▶ Instructions to follow: Transcribe each record exactly; skip any picture.

────────

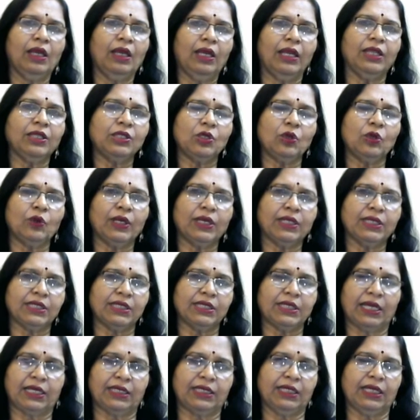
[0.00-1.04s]
Let's look at
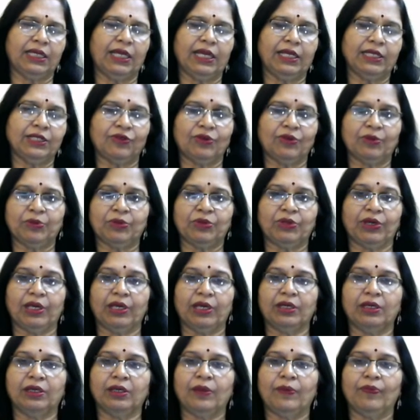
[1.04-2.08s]
static gains from
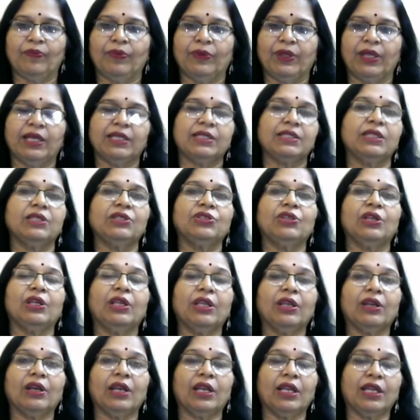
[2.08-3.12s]
trade,
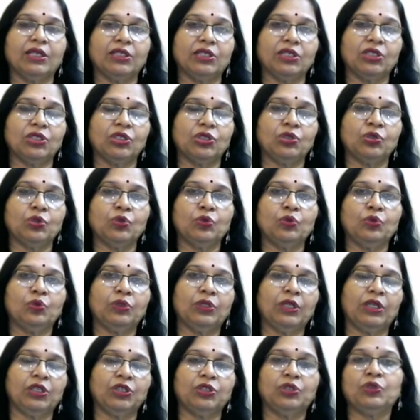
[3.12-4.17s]
essentially related to
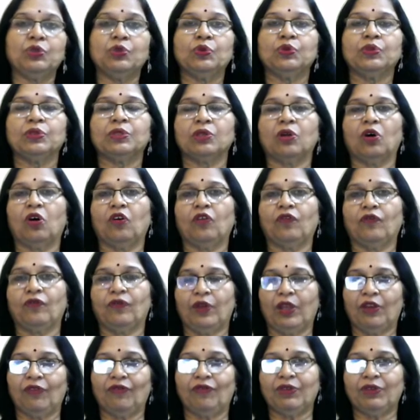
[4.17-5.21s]
the issues of
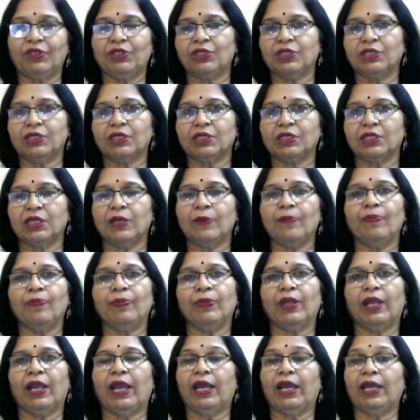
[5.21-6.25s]
efficiency,
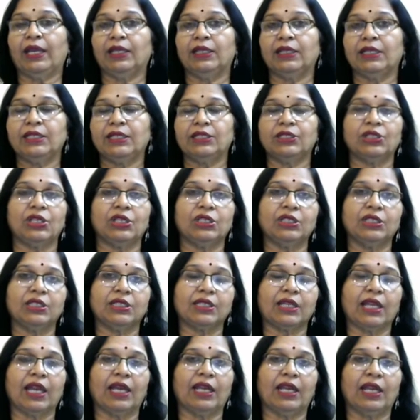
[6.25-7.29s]
and these changes
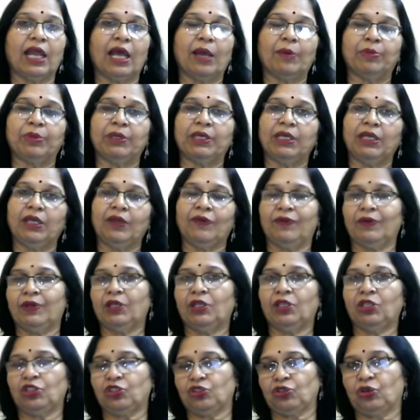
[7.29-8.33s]
can happen even in
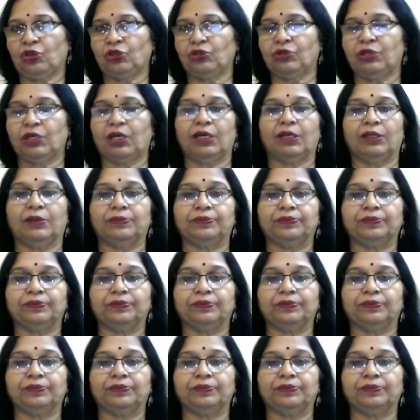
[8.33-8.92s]
the short run.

────────

▶ Solution for this problem:
[0.00-1.04s]
Let's look at
[1.04-2.08s]
static gains from
[2.08-3.12s]
trade,
[3.12-4.17s]
essentially related to
[4.17-5.21s]
the issues of
[5.21-6.25s]
efficiency,
[6.25-7.29s]
and these changes
[7.29-8.33s]
can happen even in
[8.33-8.92s]
the short run.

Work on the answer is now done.